C’est la 45e minute de jeu. Breel Embolo, reçoit le ballon dans les 16 mètres. Mepham, son cerbère gallois, est accroché à lui et à son maillot qui s’étire pour faire trois fois sa taille, sous les yeux de l’arbitre Turpin et de la VAR. Ni l’un ni l’autre n’interviendront. Inique.

Le but d’Embolo

C’est la 49e minute de jeu. Embolo, l’homme du match, vient de perforer la défense plein axe et de buter sur le portier Ward. Corner. Shaqiri le botte (ce sera son seul fait d’armes). Conner Robert s’accroche à Embolo, en vain. Sa tête piquée trompe Ward.

L’égalisation

Passive et poussive depuis qu’elle a ouvert le score, la Suisse recule. Elle subit. Elle laisse Morrell seul à 18 mètres après un corner. Il ajuste la tête de Moore, celui dont il fallait se méfier sur les balles arrêtées. Ni Elvedi ni Schär n’y sont, c’est l’égalisation (74e).

Le but annulé

La Suisse a cru en sa bonne étoile à la 85e. Gavranovic venait d’entrer sur la pelouse pour remplacer un Seferovic fantomatique. Son premier ballon, sur une action d’école passant par Schär et Embolo, finit au fond. Mais pour peu il est hors-jeu.

Dernière chance

C’est la 90e minute de jeu. La Suisse pousse toujours. Corner. C’est Ricardo Rodriguez qui s’y colle. Il trouve la tête d’Embolo. Rebelote, comme à la 49e, pour un doublé? Non. Cette fois, Ward réussit la claquette qu’il faut pour préserver le nul des Gallois.

Il ne reste pas moins la réalité du couac de ces vingt-cinq minutes. Un Shaqiri physiquement si loin d’apporter quelques lumières; un Seferovic qui traîne son spleen et qui est toujours en mal de réussite, même à bout portant; un Freuler qui ne ressemble décidément pas à celui qui porte l’Atalanta; un Rodriguez si généreux en première période, si essoufflé après, parce qu’en manque cruel de rythme.
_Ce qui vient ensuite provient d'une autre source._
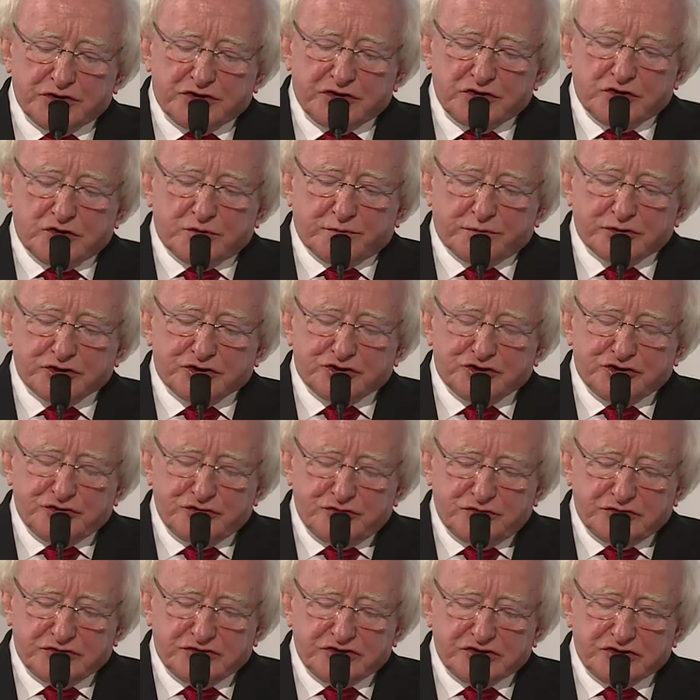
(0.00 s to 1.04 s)
with the
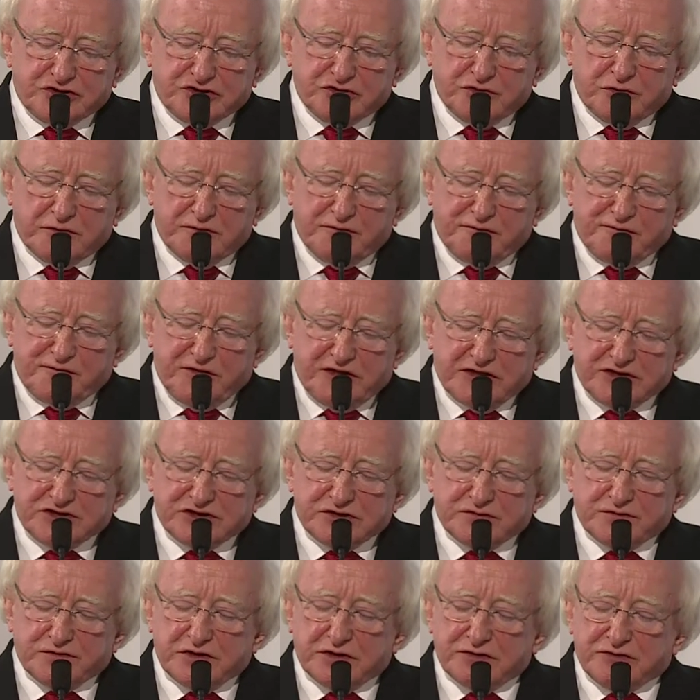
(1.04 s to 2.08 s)
opportunity to
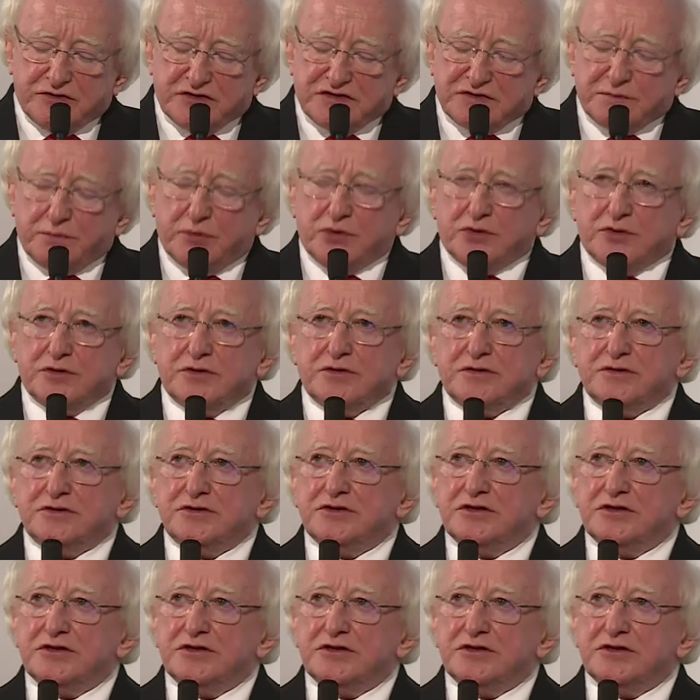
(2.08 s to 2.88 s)
effectively respond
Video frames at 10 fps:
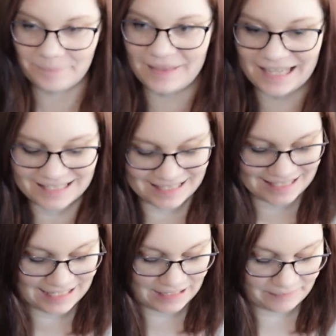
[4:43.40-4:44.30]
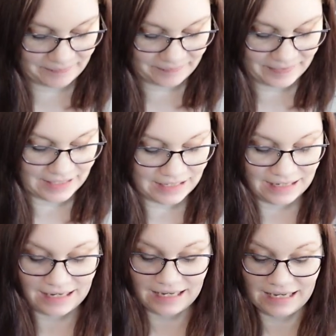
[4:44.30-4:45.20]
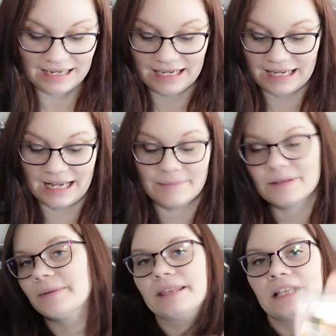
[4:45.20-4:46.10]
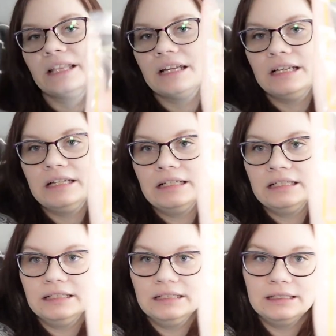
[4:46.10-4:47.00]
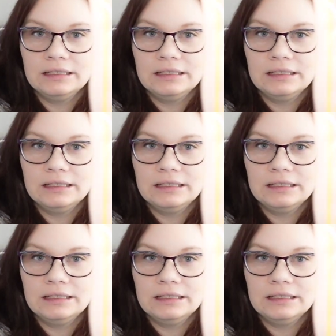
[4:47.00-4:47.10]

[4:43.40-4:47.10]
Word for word: Thanks, Sissy comes with a little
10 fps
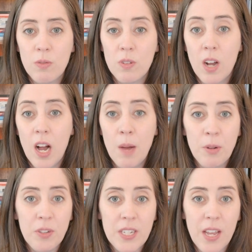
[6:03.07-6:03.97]
cobble
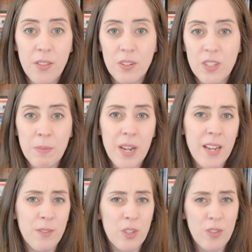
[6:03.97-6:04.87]
together some kind
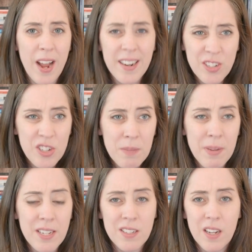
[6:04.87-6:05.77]
of strategy
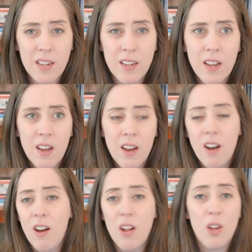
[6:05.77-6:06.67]
based on
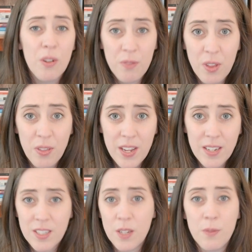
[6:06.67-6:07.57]
all of the
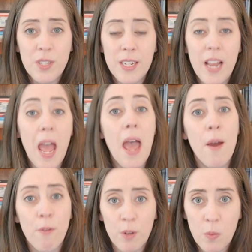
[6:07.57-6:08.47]
things that you've seen
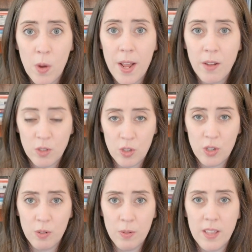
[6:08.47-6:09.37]
everyone else
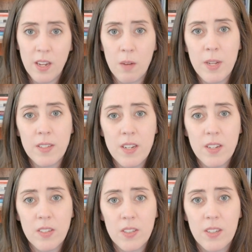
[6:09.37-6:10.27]
do in their business?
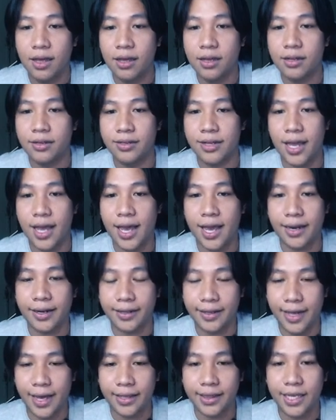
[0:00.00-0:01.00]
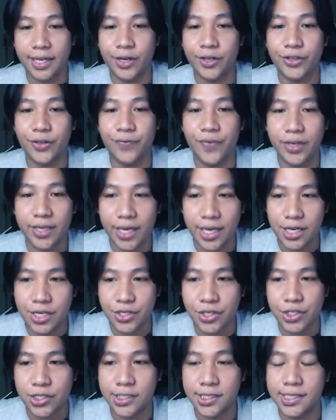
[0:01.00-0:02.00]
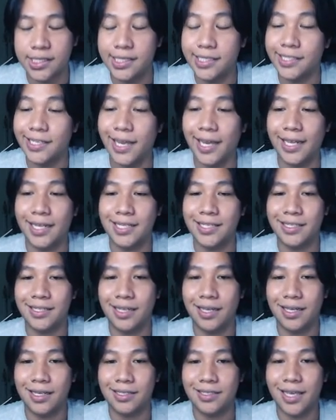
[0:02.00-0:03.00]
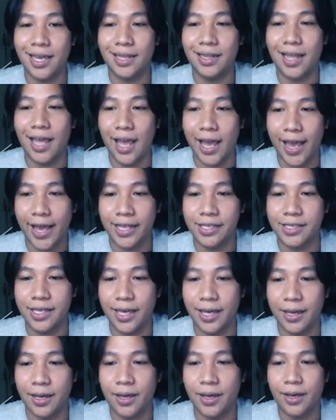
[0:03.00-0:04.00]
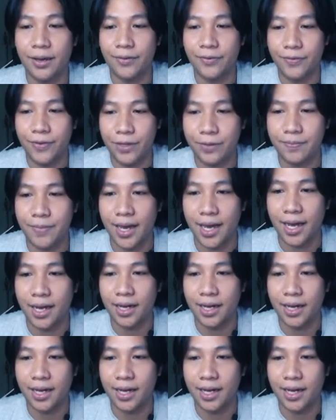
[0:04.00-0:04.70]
not getting notifications, send us a feedback.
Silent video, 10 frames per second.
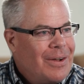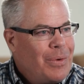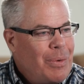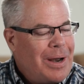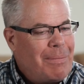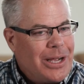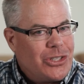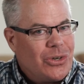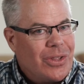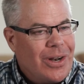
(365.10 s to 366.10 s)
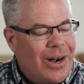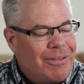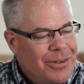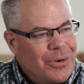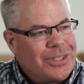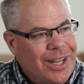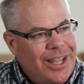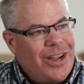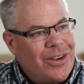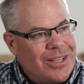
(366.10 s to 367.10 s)
We want to make sure that our viewers get to
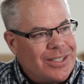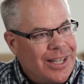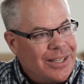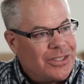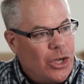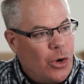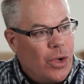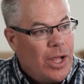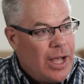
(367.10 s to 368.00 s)
hear you sing, so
Le 3-4-1-2 de la Suisse au coup d’envoi avait fière allure et il a assis les volontés helvétiques. Mais il lui manquait des certitudes plus franches. Le 3-1-4-2 qui a suivi, quand Zakaria a remplacé Shaqiri, aurait dû permettre aux deux Nos 8 alors en place, Freuler et Zakaria, de porter plus haut les intentions. C’est dans le recul coupable qui s’imposait tout de même que tout s’est compliqué.

Gavranovic titulaire?

C’est dommage. Il y avait là un Embolo virevoltant, qui passait en puissance plein axe, qui prenait le meilleur de la tête face aux Gallois (comme lors de son but sur un corner). Tout ce que Seferovic ne faisait pas. Quand Gavranovic l’a remplacé, si tardivement (84e seulement), la différence a été flagrante. C’est vrai, la Suisse avait retrouvé un peu ses esprits et pressait de nouveau. Mais en quelques minutes, le buteur du Dinamo Zagreb aura fait tellement plus que celui du Benfica que l’éternelle question se repose: et si Vladimir Petkovic se trompait en titularisant Seferovic et pas Gavranovic?
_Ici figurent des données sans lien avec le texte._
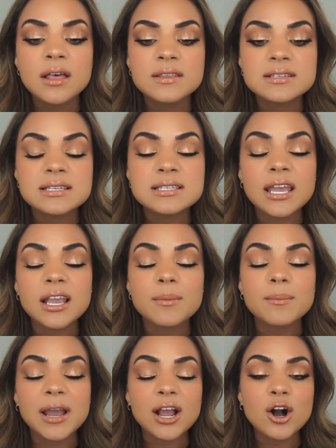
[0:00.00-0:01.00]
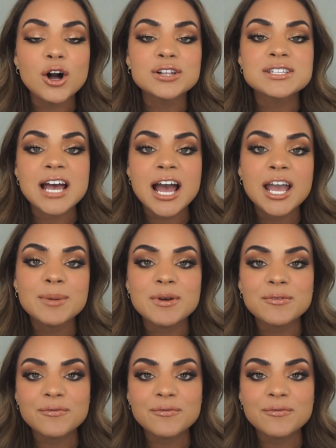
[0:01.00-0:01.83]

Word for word: This is like my all-time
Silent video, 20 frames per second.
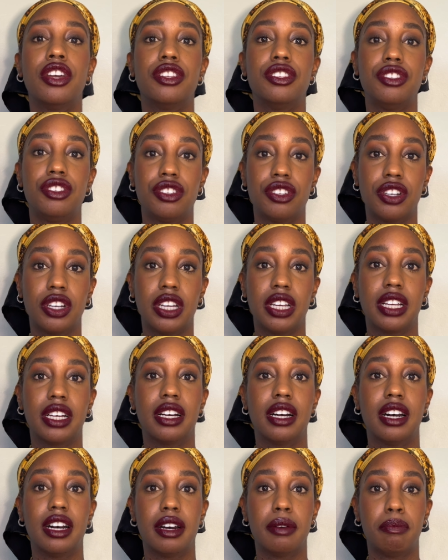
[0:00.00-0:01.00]
during
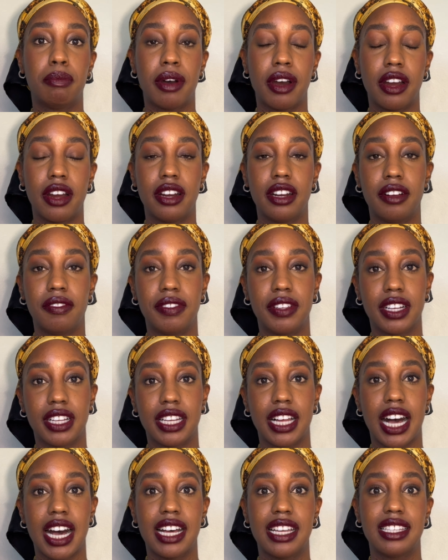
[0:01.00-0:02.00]
a part of the
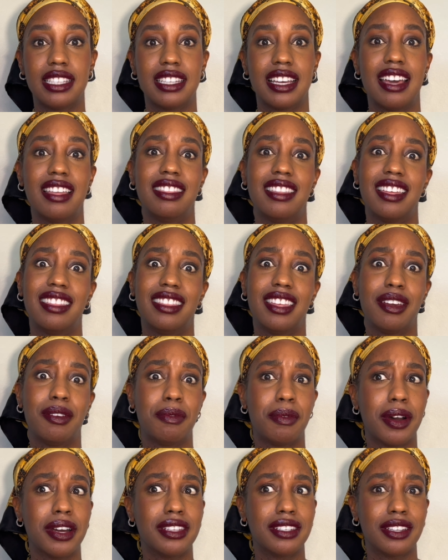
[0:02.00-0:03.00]
class, and then they
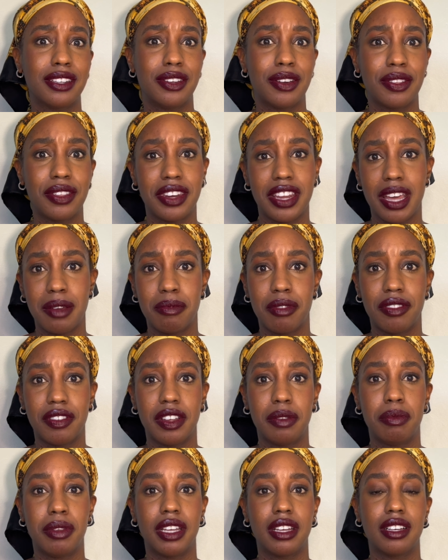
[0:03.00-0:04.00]
want to know the name of
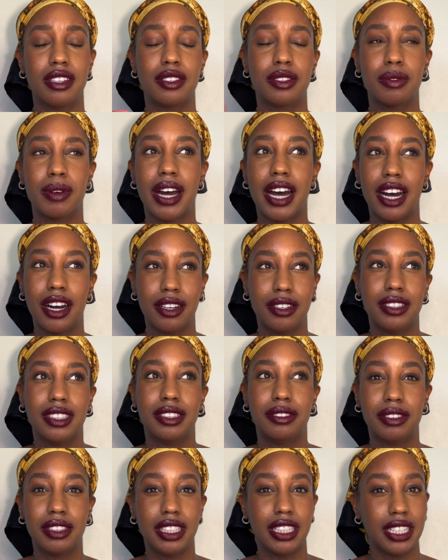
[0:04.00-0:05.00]
it because wow, it
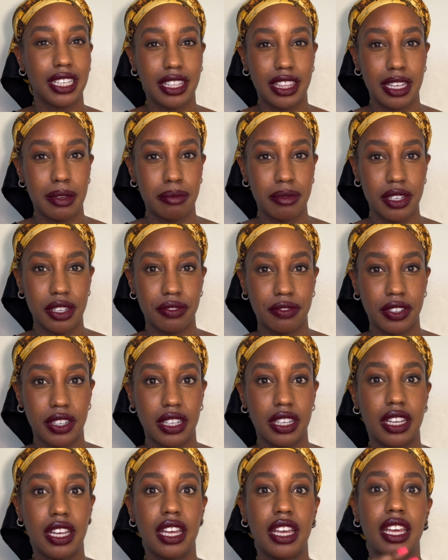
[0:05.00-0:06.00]
really hit them
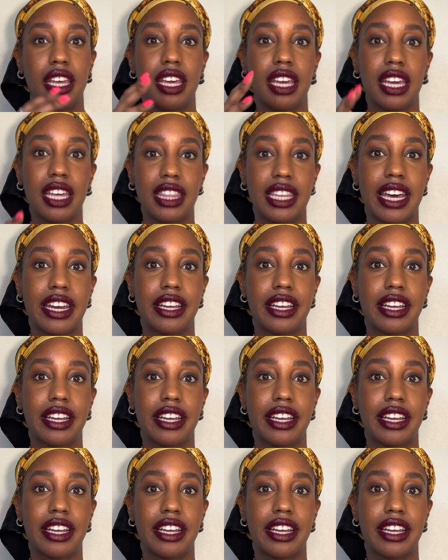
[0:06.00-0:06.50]
different in that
Le «Mister» a quelques jours pour y penser. Mercredi soir, la Suisse joue le plus gros morceau du groupe, l’Italie, à Rome. On sait que cette équipe est capable de réagir quand elle est dos au mur. Après ce nul frustrant pour lancer son Euro, elle l’est déjà. Xhaka et les siens ont des ambitions? C’est le moment d’en faire la démonstration. Sans s’endormir en cours de route.